PROBLEM TO SOLVE ▸
Exactly as they appear, write the lines from the one containing "[0:08.00-0:09.00]" to the final line of the entries, leaving pictures out.

DATA FOR ANALYSIS ▸
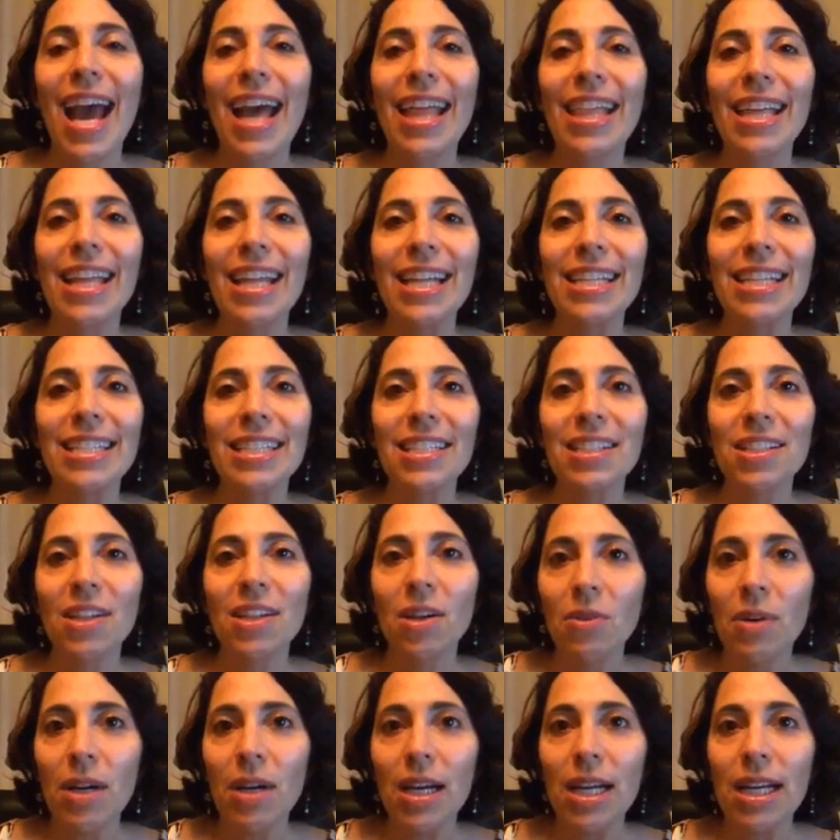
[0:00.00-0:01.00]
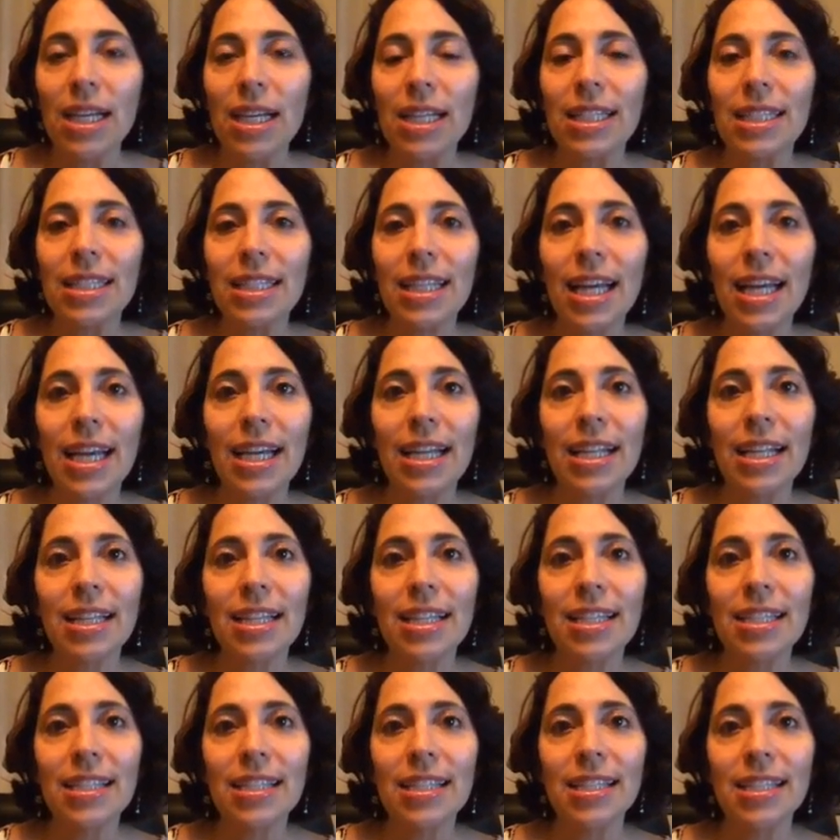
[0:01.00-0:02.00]
And then I said, you know what? Like,
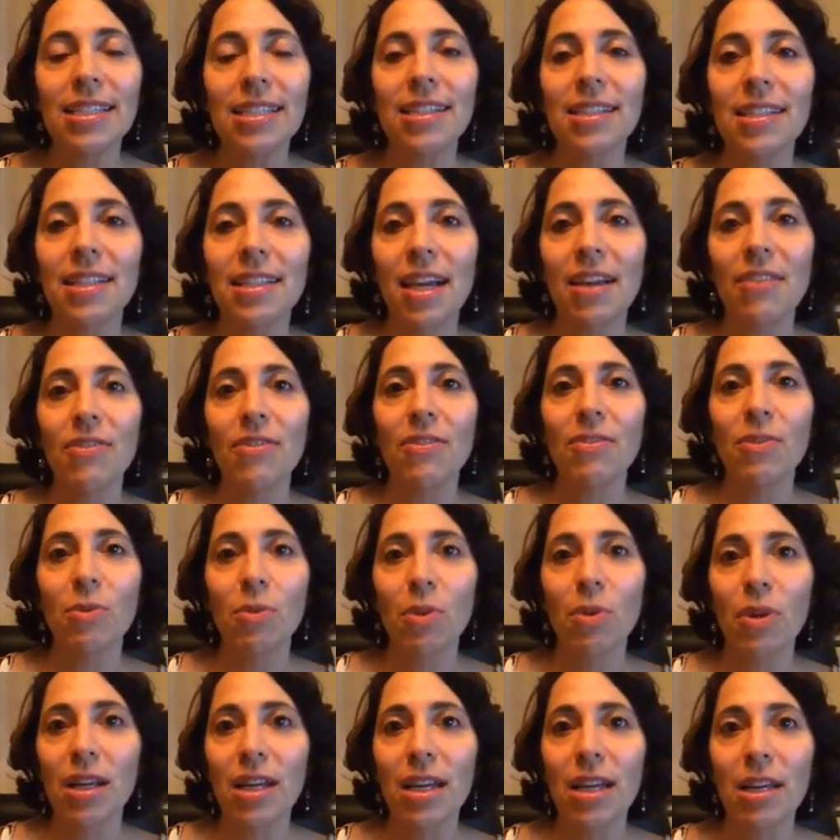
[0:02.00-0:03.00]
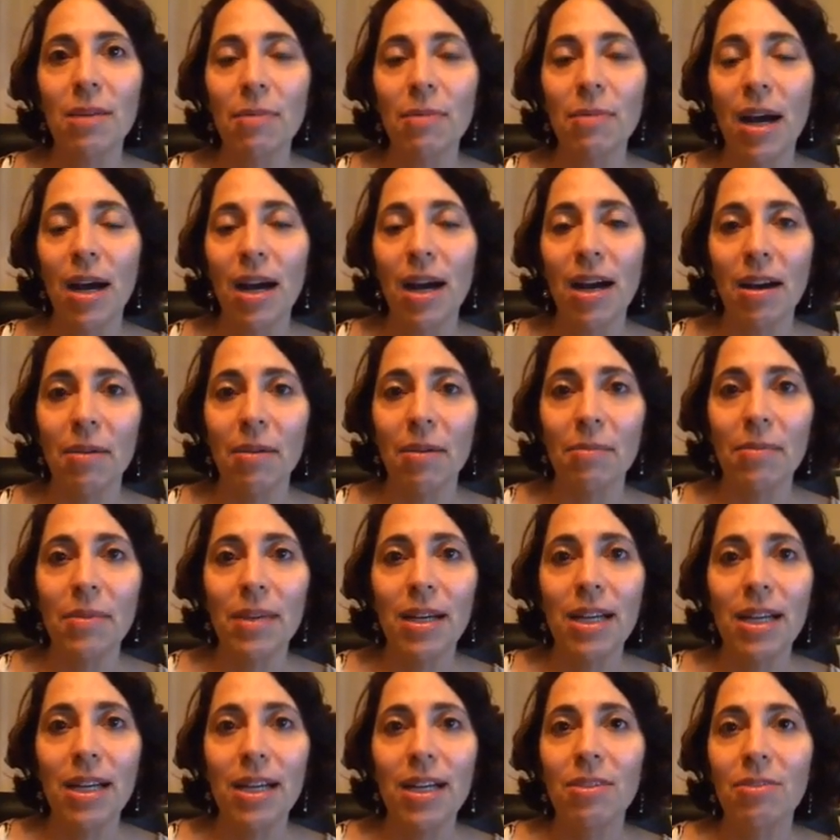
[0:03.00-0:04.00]
this is the life of a working mom,
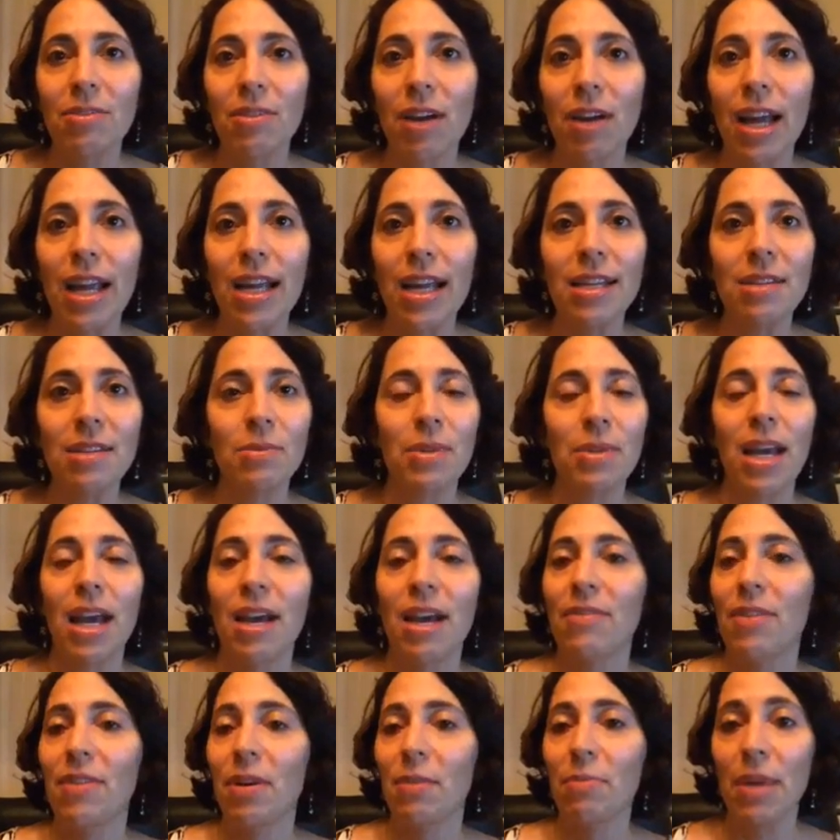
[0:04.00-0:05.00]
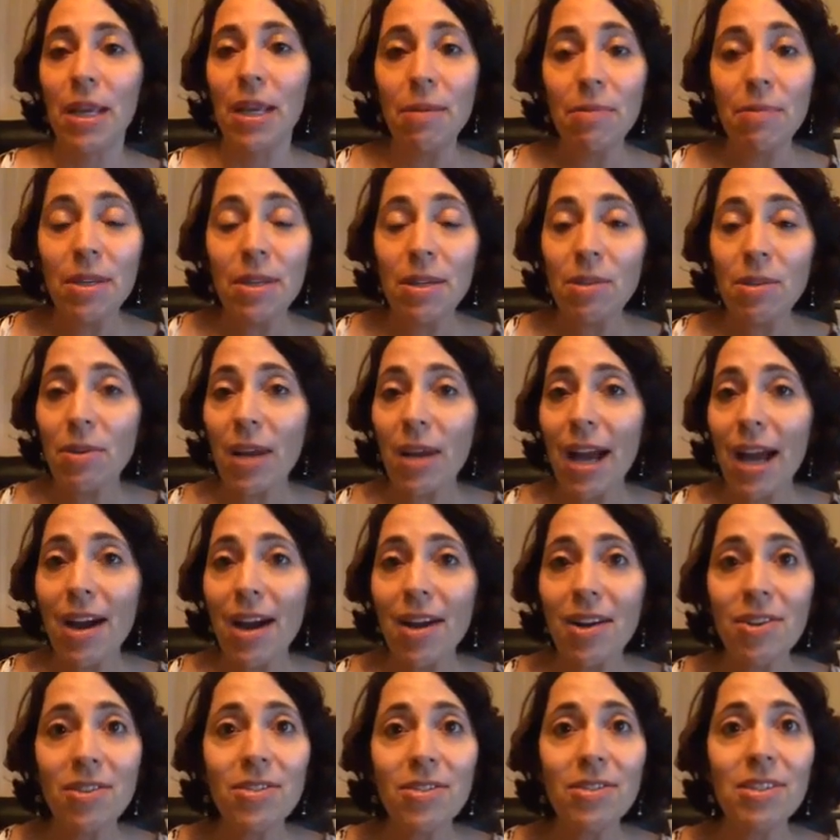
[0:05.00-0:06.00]
right? We have our baby
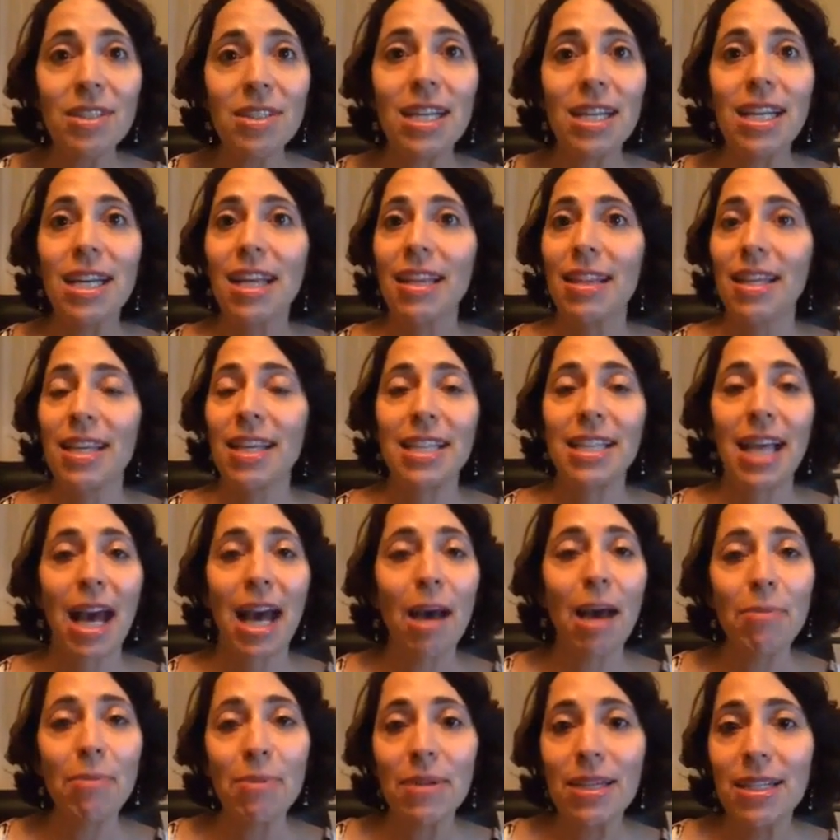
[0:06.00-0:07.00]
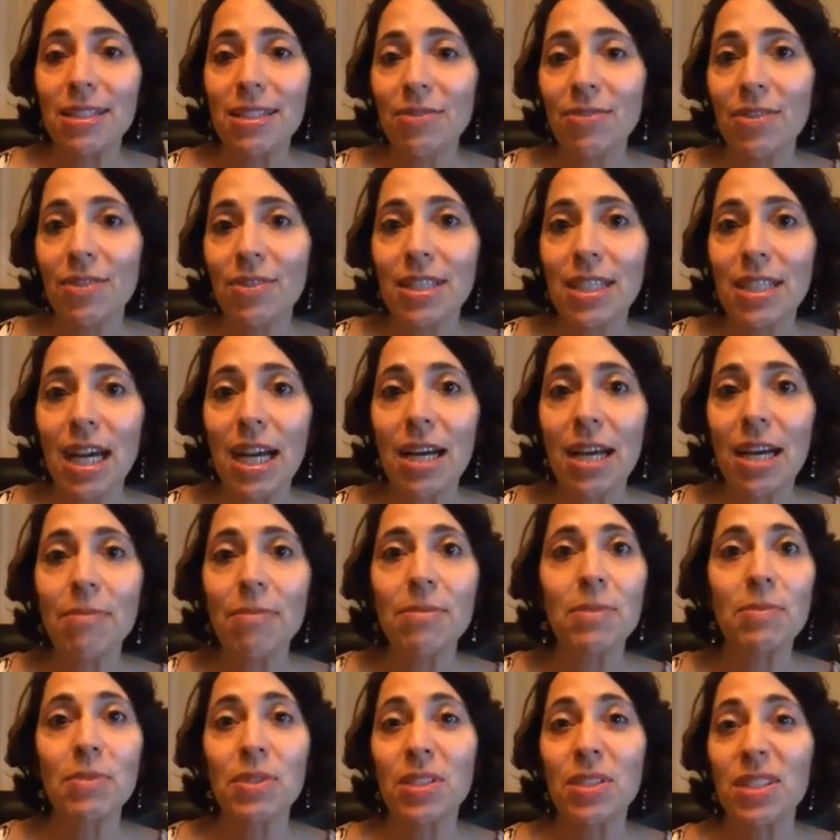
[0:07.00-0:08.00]
around, things happen at different
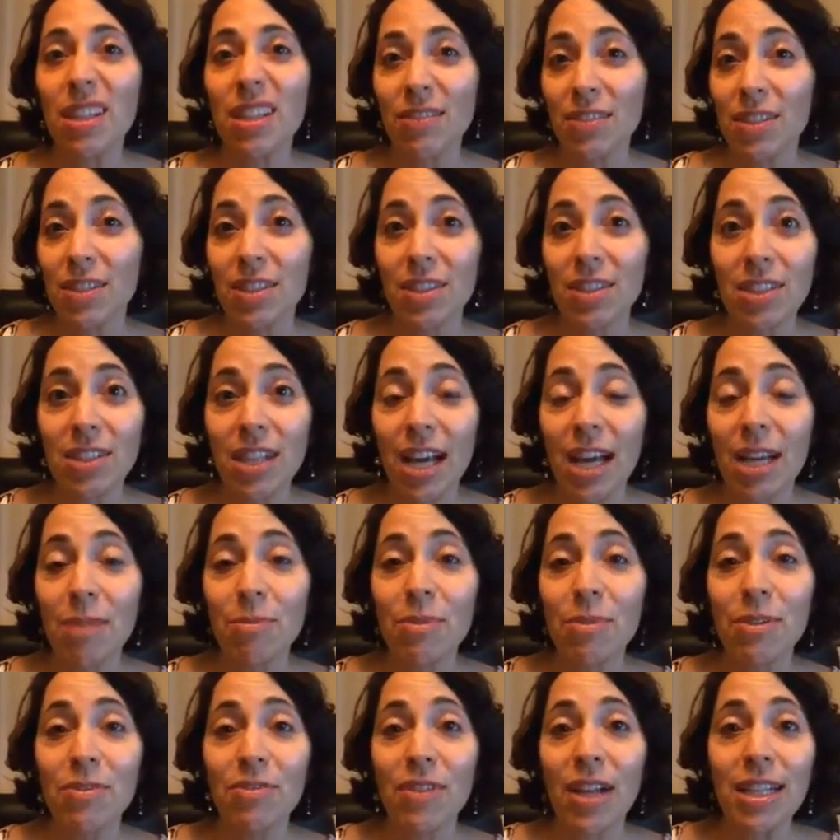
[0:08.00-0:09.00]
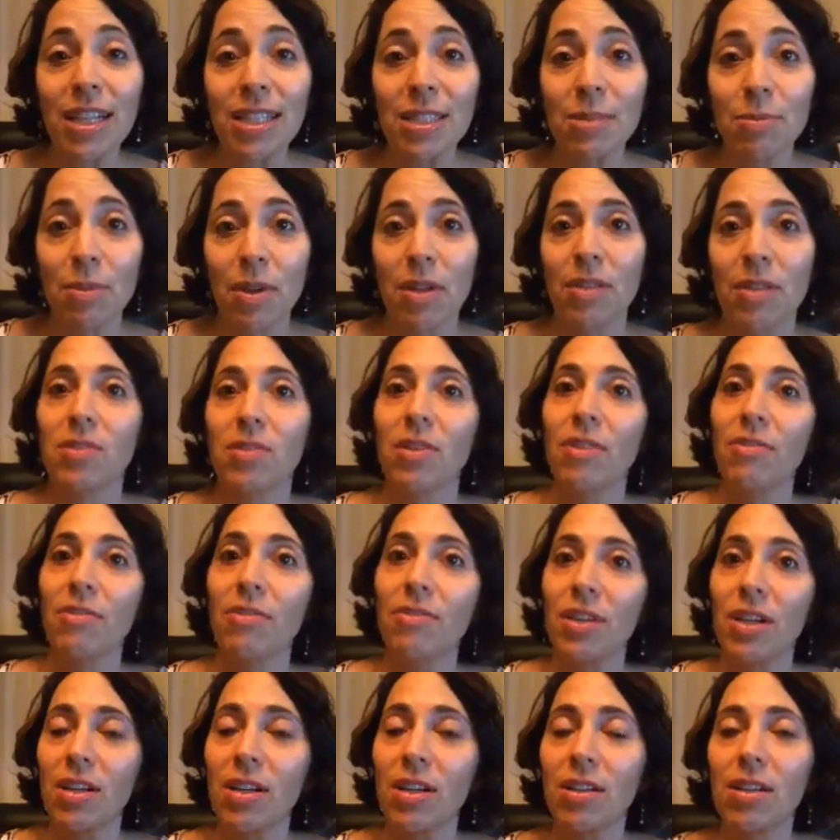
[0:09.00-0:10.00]
times, and we just have to learn how to be flexible. So I
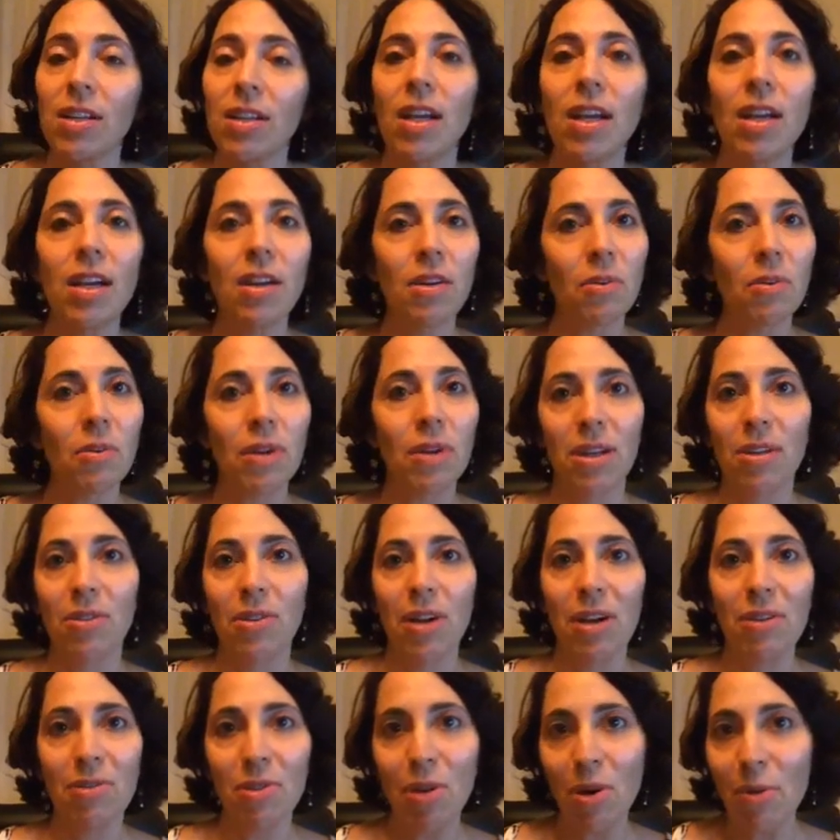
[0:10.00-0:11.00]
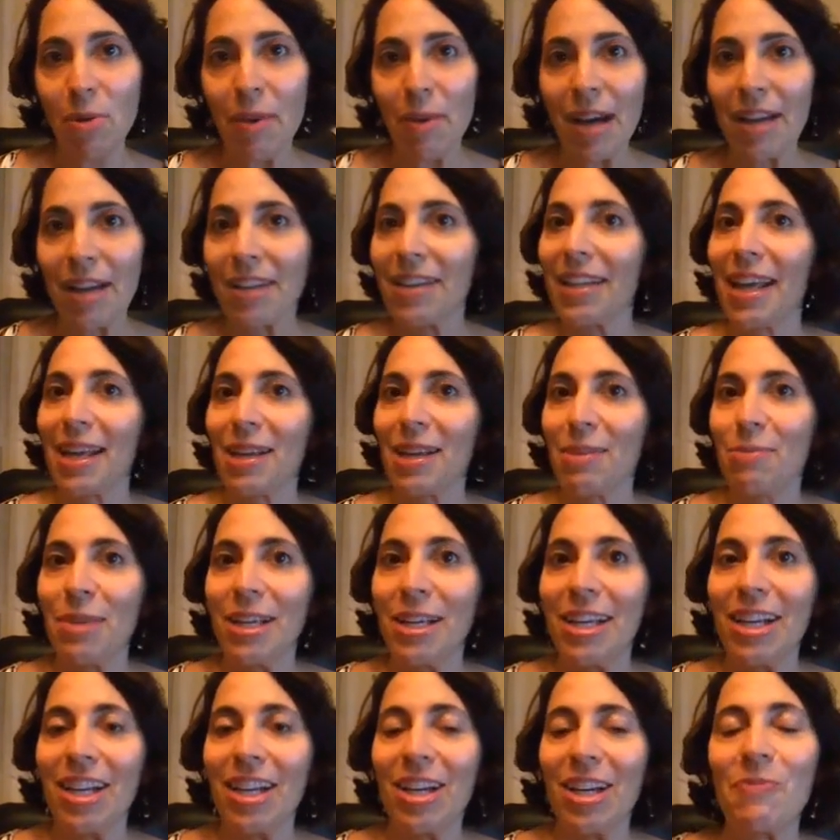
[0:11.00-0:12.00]
figured, what a great role model I can
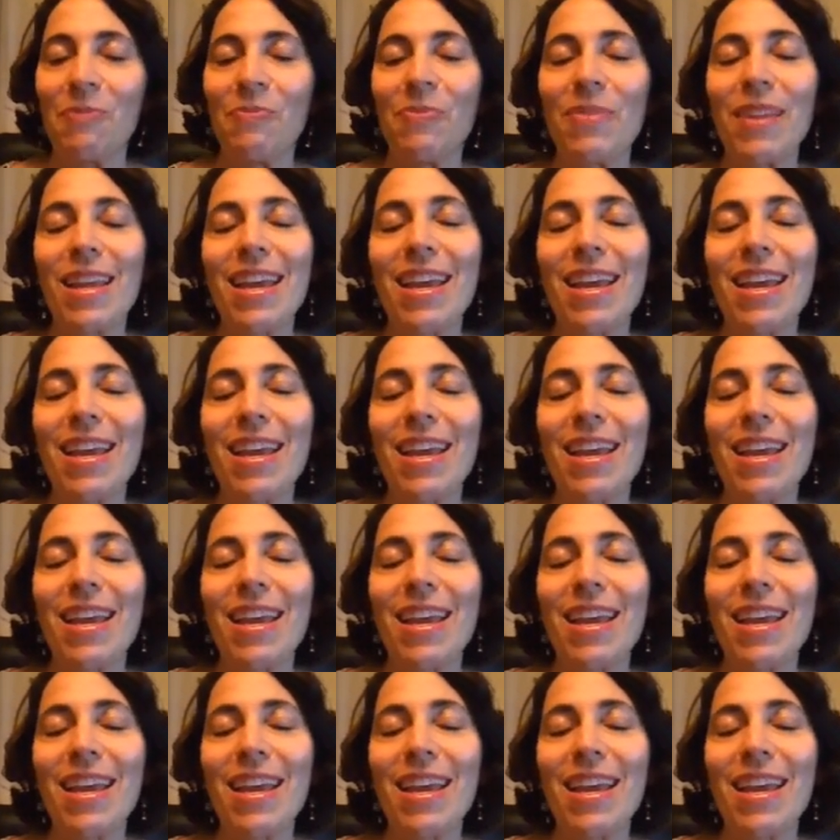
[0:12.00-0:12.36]
be here.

SOLVED EXERCISE ▸
[0:08.00-0:09.00]
[0:09.00-0:10.00]
times, and we just have to learn how to be flexible. So I
[0:10.00-0:11.00]
[0:11.00-0:12.00]
figured, what a great role model I can
[0:12.00-0:12.36]
be here.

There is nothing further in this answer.